Senate Judiciary Chairman Lindsey Graham acknowledged on Sunday the Republican majority “does not have the votes” in the Senate to quickly dismiss the impeachment trial of President Donald Trump.
“That’s dead for practical purposes,” the South Carolina Republican said on on “Fox News Sunday.” “There are a lot of senators, who I think will wind up acquitting the president, that believe that we need to hear the House’s case, the president’s case and ask questions.”
“So the idea of dismissing the case early on is not going to happen. We don't have the votes for that," he concluded.
With the impeachment trial set to begin in earnest Tuesday in the Senate, the seven House impeachment managers previewed their opening arguments Saturday with an 11-page trial brief featuring the evidence that has emerged since the lower chamber voted to impeach the president on Dec. 18.
Some new allegations underscore the case against the president — a blow to Republicans lobbying for a quick dismissal of the articles of impeachment.
“There is no allegation of crime against the president,” Graham insisted. “When it comes to Donald Trump, [House Speaker] Nancy Pelosi may pray privately, but she's orchestrated the trial of holy hell.

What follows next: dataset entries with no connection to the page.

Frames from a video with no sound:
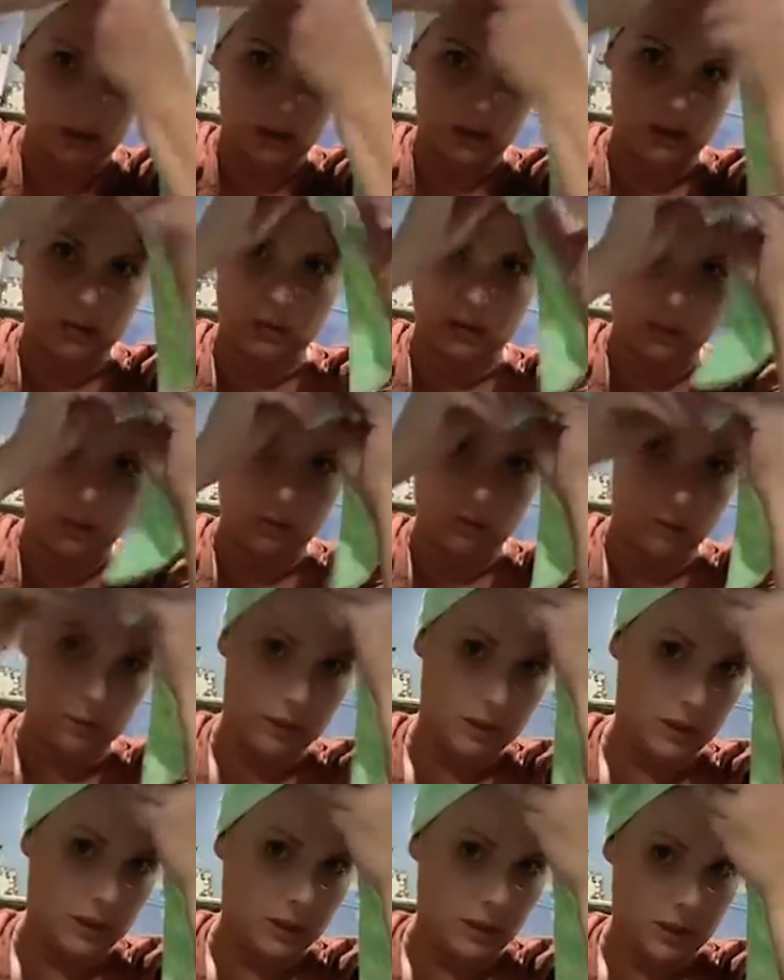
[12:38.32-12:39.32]
twist it a little bit
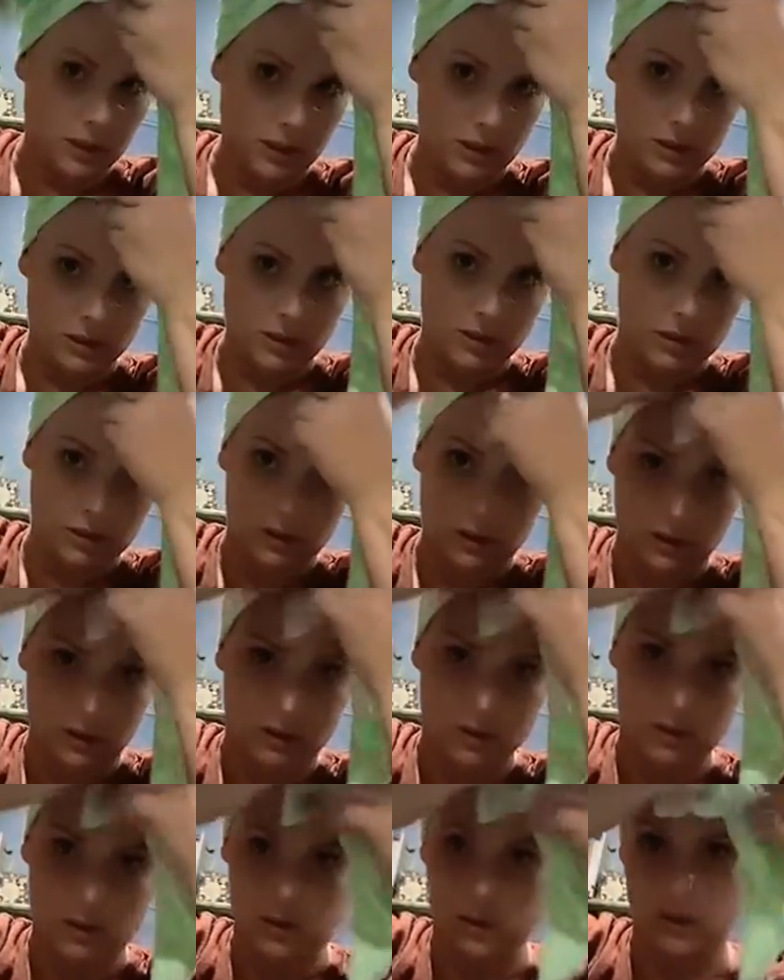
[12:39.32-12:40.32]
so it's like
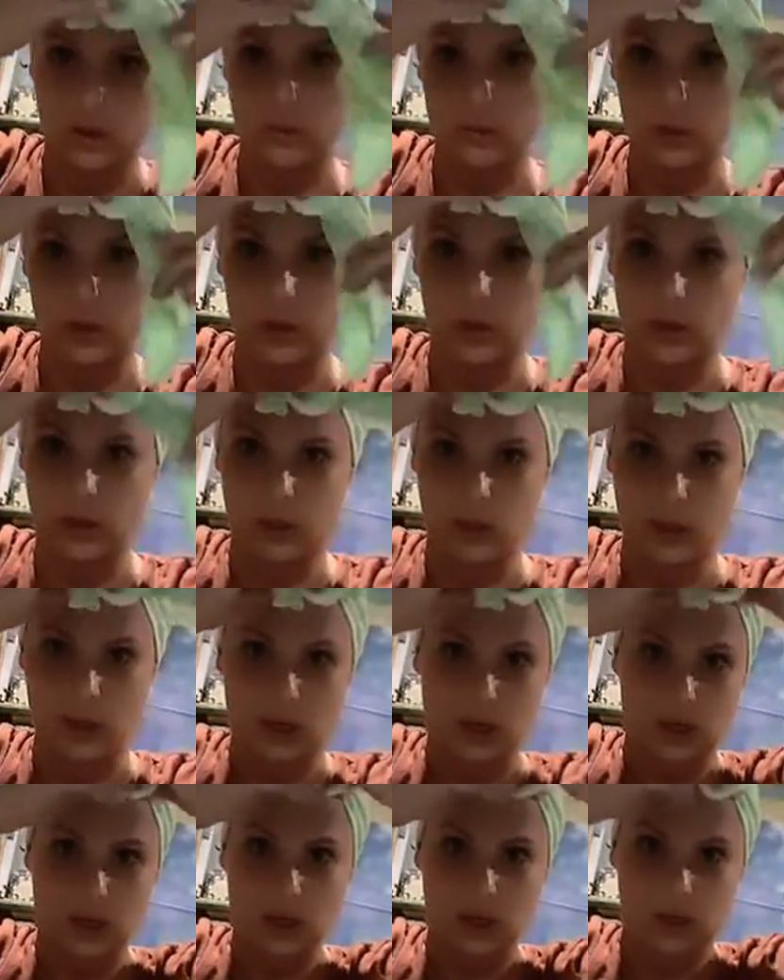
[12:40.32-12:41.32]
tucked in more,
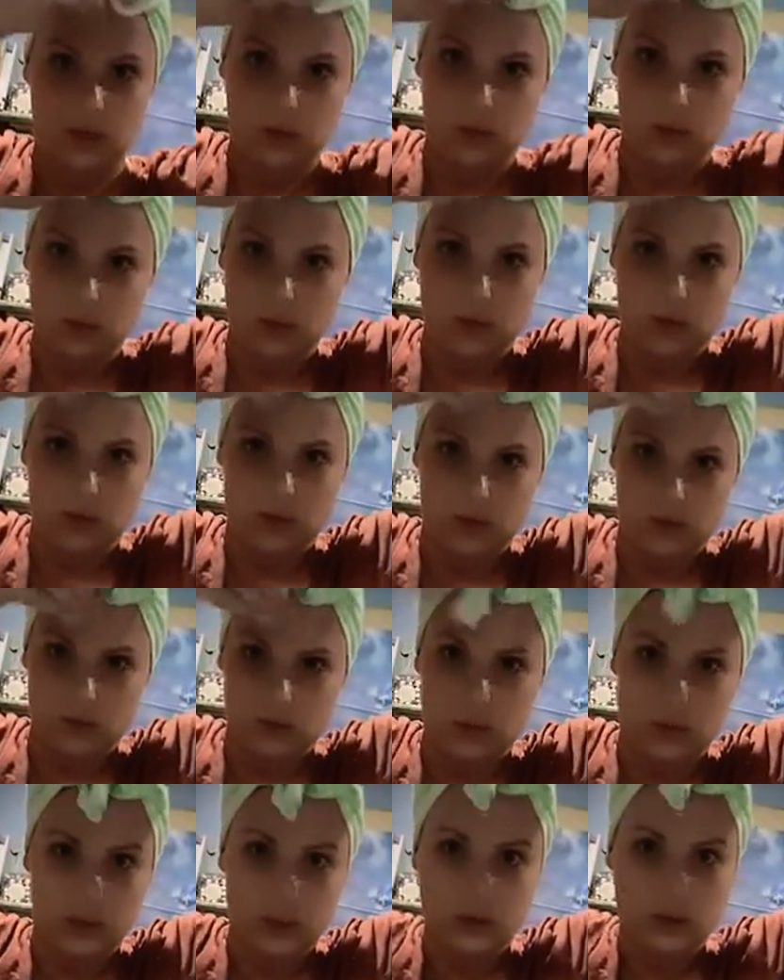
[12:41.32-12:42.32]
and do another
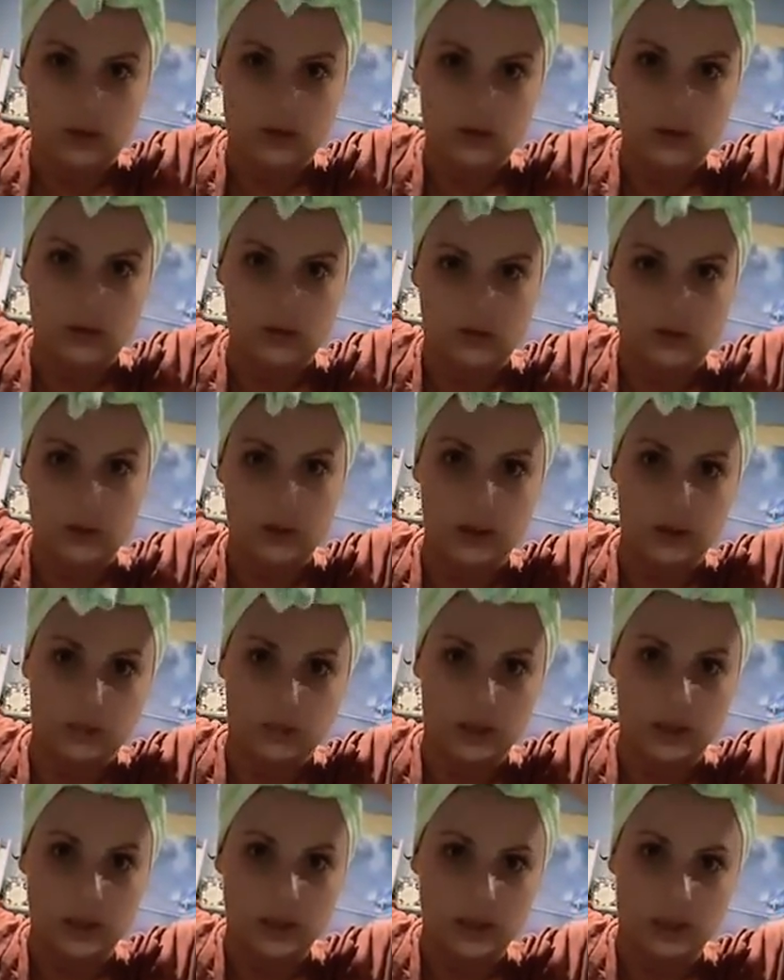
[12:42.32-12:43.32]
one over the top of
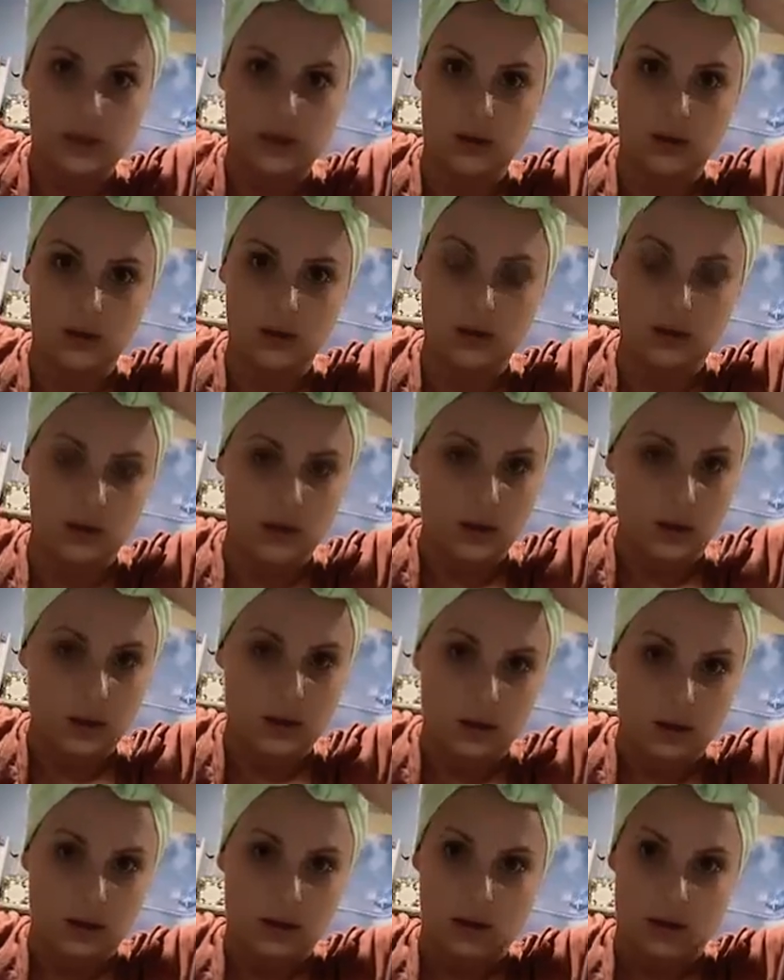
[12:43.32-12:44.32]
that.
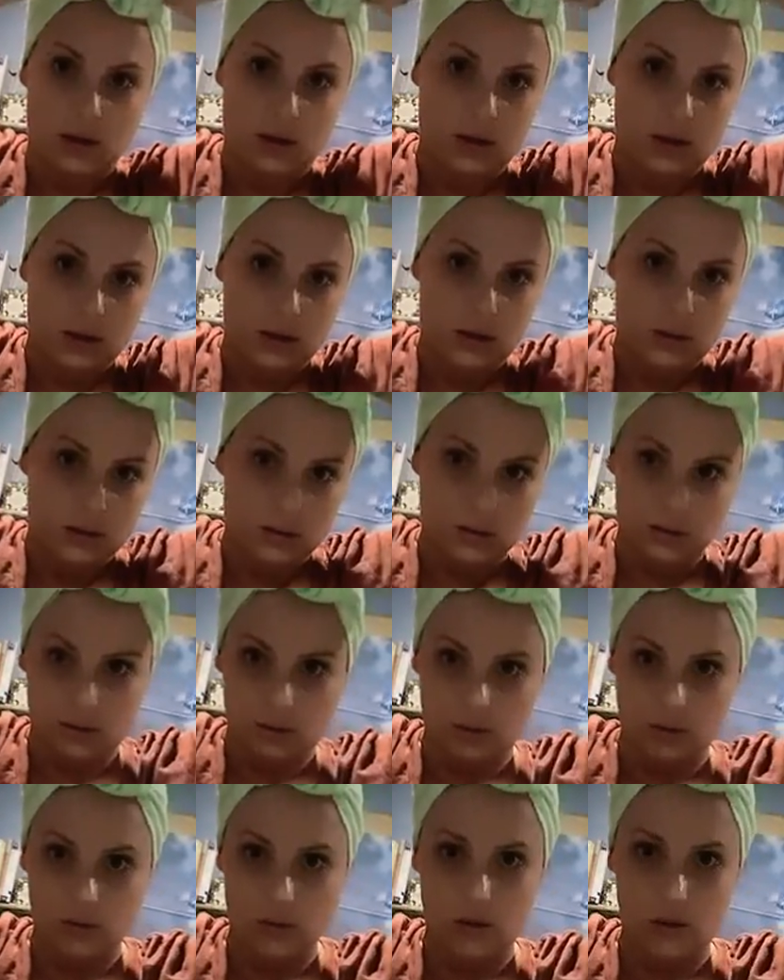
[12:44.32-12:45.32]
So
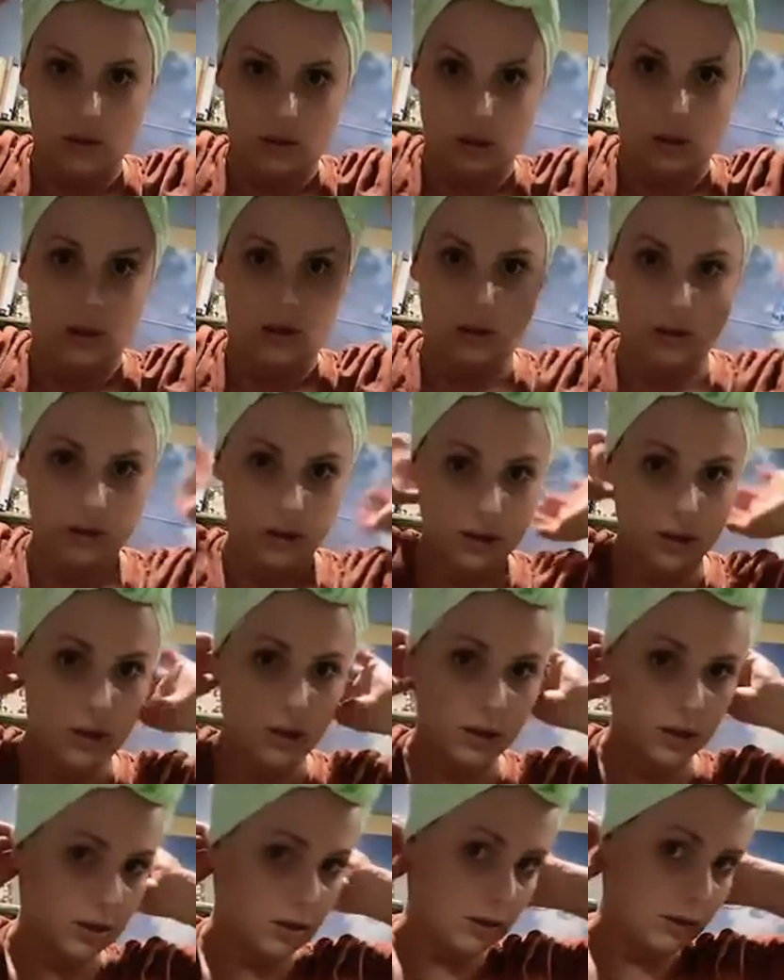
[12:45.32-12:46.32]
there you
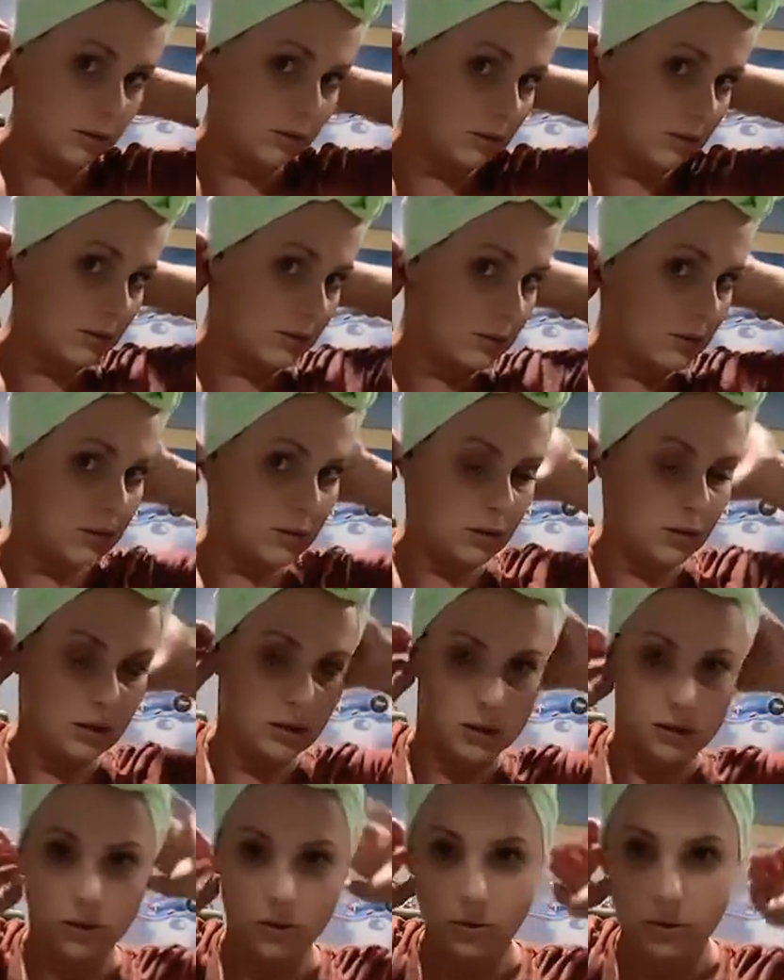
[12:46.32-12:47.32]
go. That's
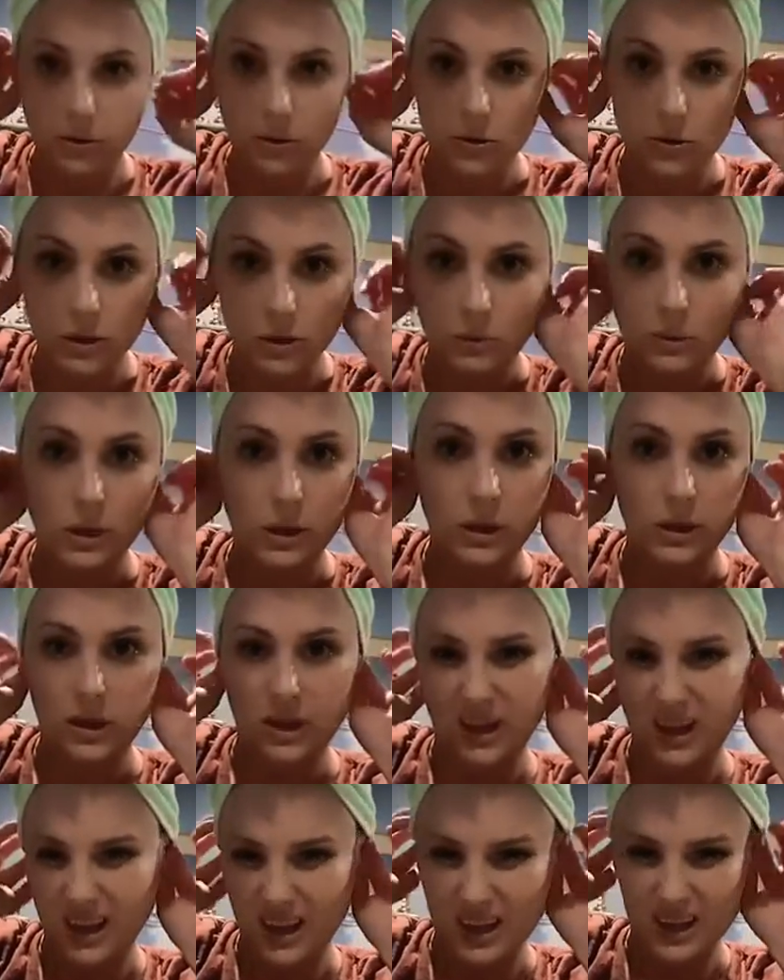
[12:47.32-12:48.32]
your oil treatment.
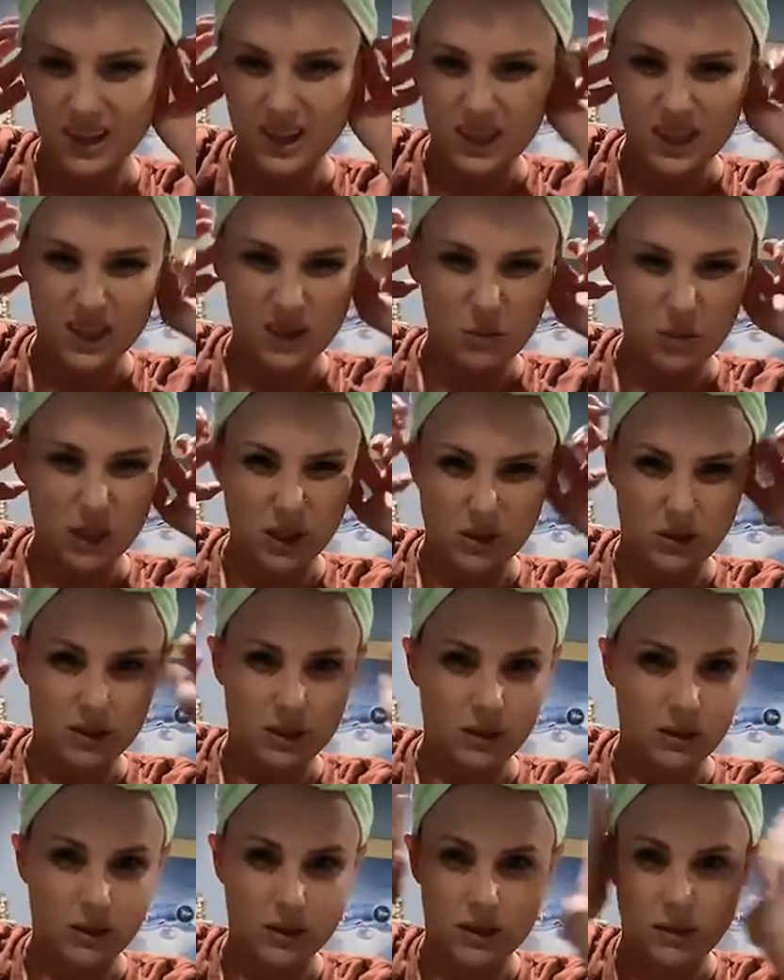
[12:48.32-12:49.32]
I like to take my ears out
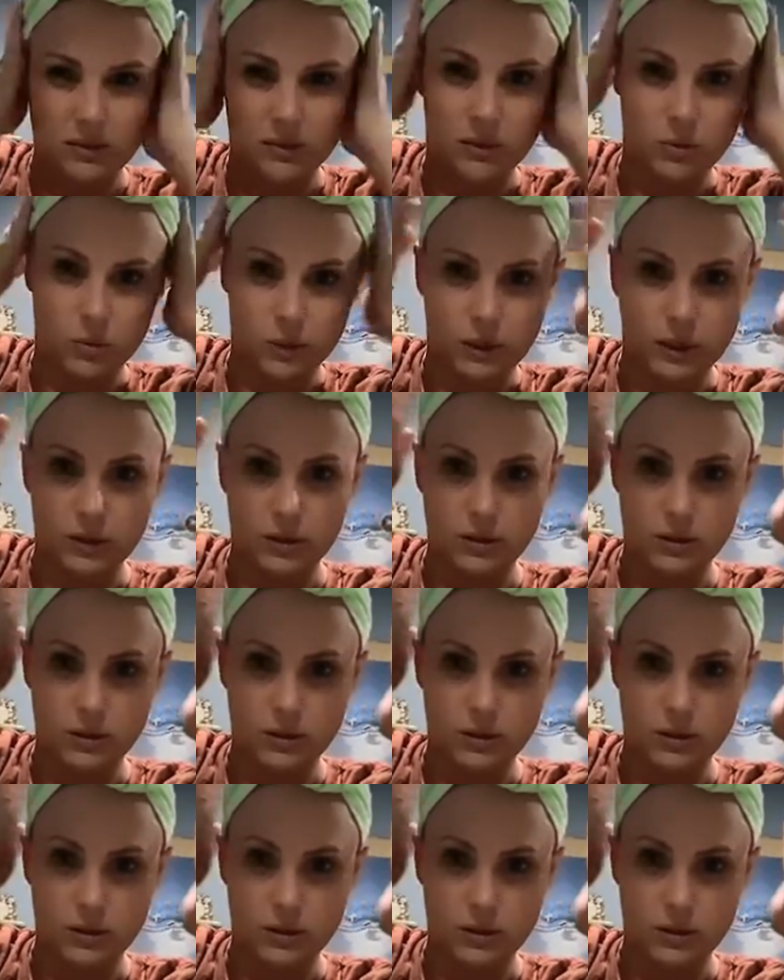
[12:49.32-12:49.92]
because I feel weird.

“You took 48 days to impeach this president. You did not allow him to call any witnesses. He could not have a lawyer present during the House Intel Committee,” he went on. “This has been a partisan railroad job.”
The Senate expects to sign off on formal rules for the trial within the next few days, including time limits for speakers and guidelines for floor votes over whether witnesses should be called.
"If we call one witness, we're gonna call all the witnesses," Graham said Sunday.
But with some GOP senators floating the possibility of 12-hour days, Republicans appear focused on wrapping up the trial as soon as possible.
“The sooner this is over, the better for the country,” Graham said. “We can get back to doing the business of the American people and do things that really matter to them.”
Asked what Trump's mindset is, Graham said, “His hope is to go to the State of the Union [on Feb. 4] and talk about what he wants to do for 2020 and the next four years.”
“He is comfortable with the idea that this is going to turn out well for him,” Graham said.